Le site de Cherbourg a été notamment choisi pour réaliser le design de ces sous-marins. Mobilisant déjà 350 ingénieurs, ce projet nécessite l’embauche de près de 700 personnes d’ici cinq ans. Concernant les techniciens, Naval Group a organisé une journée de recrutement en mars dernier, dont l’objectif était de pourvoir 100 postes. En somme, Naval Group prévoit de recruter une personne par jour en 2019 à Cherbourg.

 

Au-delà de l’exemple de ce seul site et contrat, l’ensemble du groupe et sa myriade de sous-traitants bénéficient d’un carnet de commandes de plus de 14 milliards d’euros. Pour répondre à ses engagements, Naval Group a créé de nombreux postes à travers ses dix sites français et met le paquet pour se faire connaître et attirer les talents : afterworks, job dating et soirées de recrutement. Rien qu’en 2019, Naval Group cherche une centaine de personnes pour son site d’Angoulême et environ 200 personnes à Brest.

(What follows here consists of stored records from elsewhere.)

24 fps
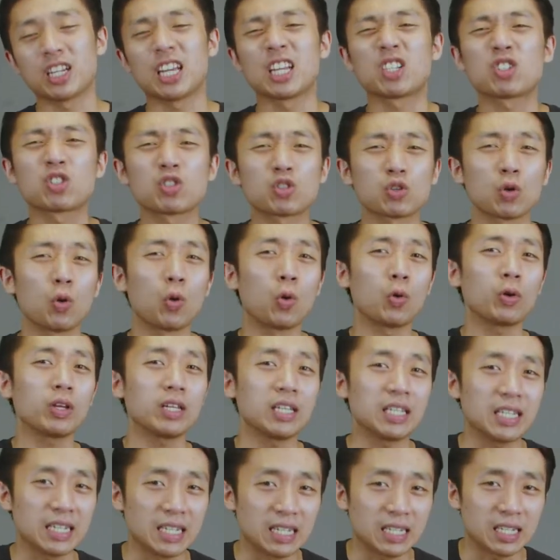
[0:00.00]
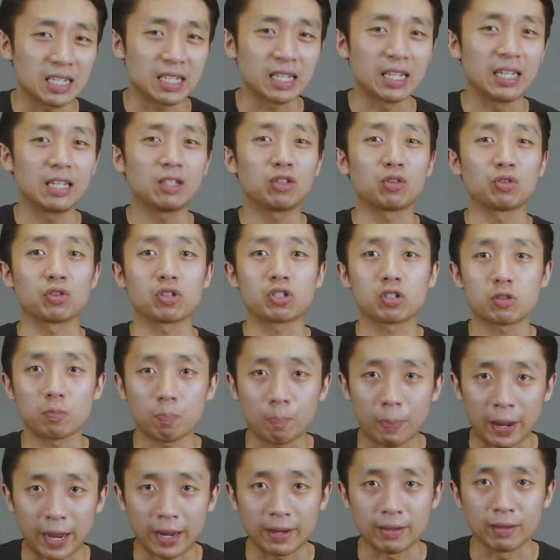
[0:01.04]
it's so easy to
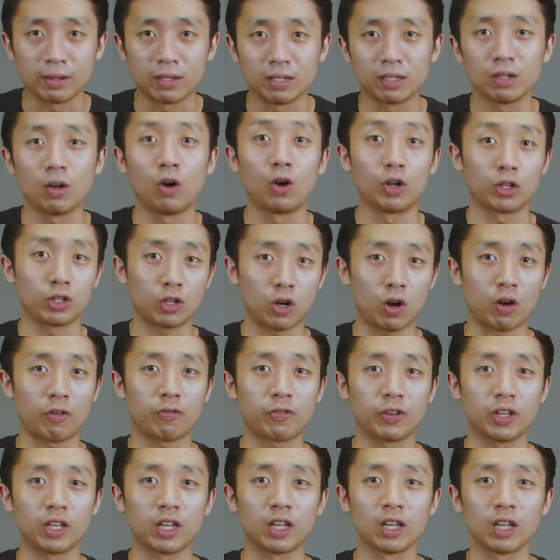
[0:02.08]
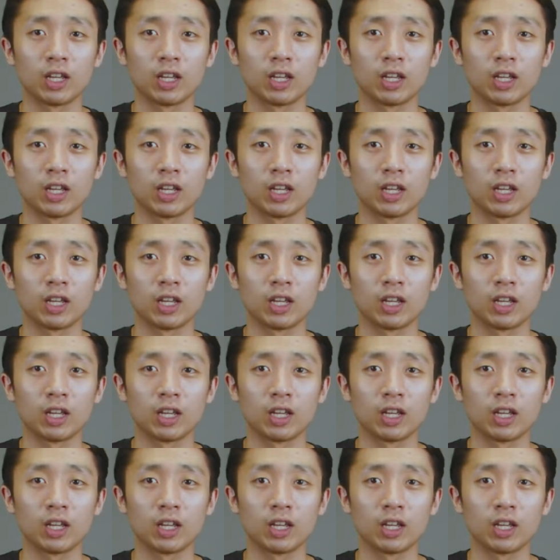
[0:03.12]
spend on coffee.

Devenir un champion européen

Afin de maintenir le cap face à la montée de concurrents redoutables, Naval Group a déjà pensé la prochaine étape de son développement : s’allier à l’Italien Fincantieri pour conforter sa place de leader européen et rester l’un des leaders mondiaux.

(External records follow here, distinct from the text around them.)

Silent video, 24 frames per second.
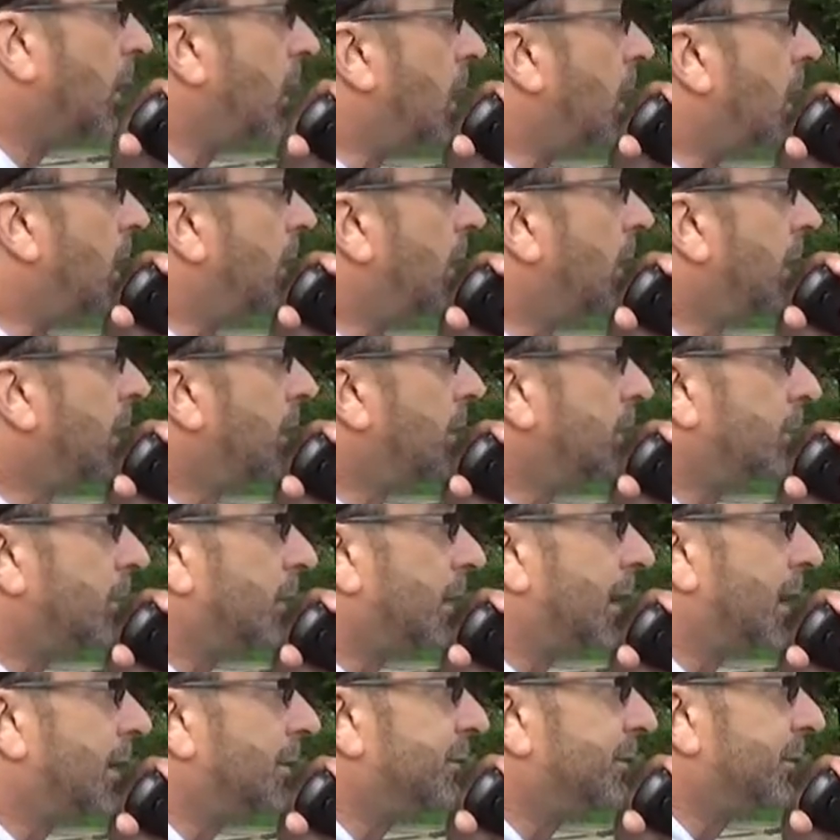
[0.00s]
All right.
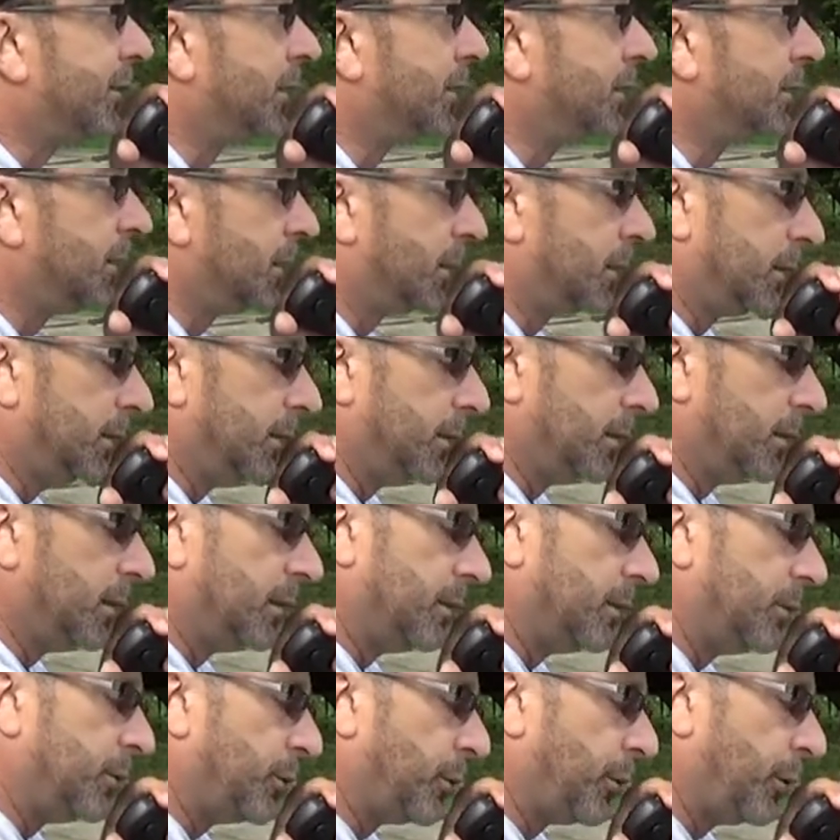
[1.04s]
Well, have fun and
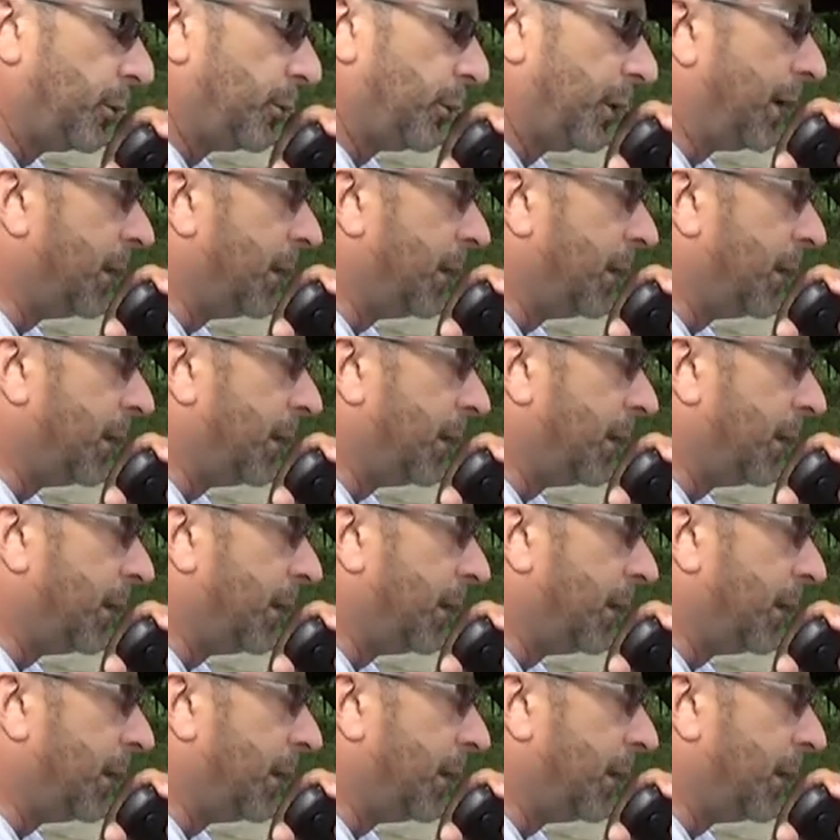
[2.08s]
uh, enjoy the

Pour rester dans la course, les acteurs de l’industrie navale de défense doivent maintenir leur savoir-faire tout en investissant de plus en plus en recherche et en développement. Cela suppose de régulièrement décrocher des contrats. En d’autres termes, même si Naval Group a été l’heureux gagnant du contrat australien, l’entreprise doit déjà se positionner sur d’autres appels d’offre et continuer de monter en puissance à l’export. Le Chinois CSSC et le Russe OSK, dont les chiffres d’affaire respectifs dans le naval militaire sont estimés à 10 et 6 milliards d’euros (fourchette basse), menacent la part de marché du Français. Ils sont en mesure de produire à très grande échelle et à des prix très bas.
 

De fait, les gouvernements français et italien ont soutenu et encouragé l’initiative de Naval Group et Fincantieri de former une alliance stratégique. Annoncée en octobre dernier, elle doit permettre de mutualiser leurs moyens de production, d’investir conjointement dans l’innovation et de créer des synergies entre les deux constructeurs. À long terme, l’objectif est de créer un champion européen capable d’exister face à et de rivaliser avec ses concurrents.

Un projet critiqué

Depuis le lancement de cette alliance, Fincantieri a fait l’objet de virulentes critiques au sein de certains cercles fermés du milieu de la Défense. Certains craignent en effet que l’Italien n'absorbe Naval Group, même si ce dernier est trois fois plus grand dans le secteur militaire. D’autres, les plus agressifs, s’inquiètent de l’ombre que pourrait leur faire le futur géant, sans considération des conséquences de l’échec d’un rapprochement  à moyen terme sur l’emploi et les savoir-faire.
 

En Europe, de telles alliances ont déjà porté leurs fruits. De MBDA, le spécialiste des missiles, à Airbus, les entreprises européennes ont réussi à survivre dans des environnements de plus en plus concurrentiels grâce à des ententes industrielles et commerciales. Aujourd’hui, MBDA est presque au même niveau que les mastodontes américains Raytheon et Lockheed Martin tandis qu’Airbus fait de l’ombre à Boeing.
 

Alors que Naval Group est un fleuron de l’industrie française et que sa croissance permet de dynamiser le marché de l’emploi au sein de l’ensemble de l’industrie navale (plus de 40 000 emplois), le gouvernement français a mis en garde ceux qui tentaient de torpiller les projets de croissance du groupe. Les conséquences stratégiques, politiques et sociales seraient bien trop importantes. Mais il serait probablement temps que le gouvernement tape du poing sur la table pour faire rentrer ceux qui ne voit pas au-delà de leur intérêt propre dans le rang.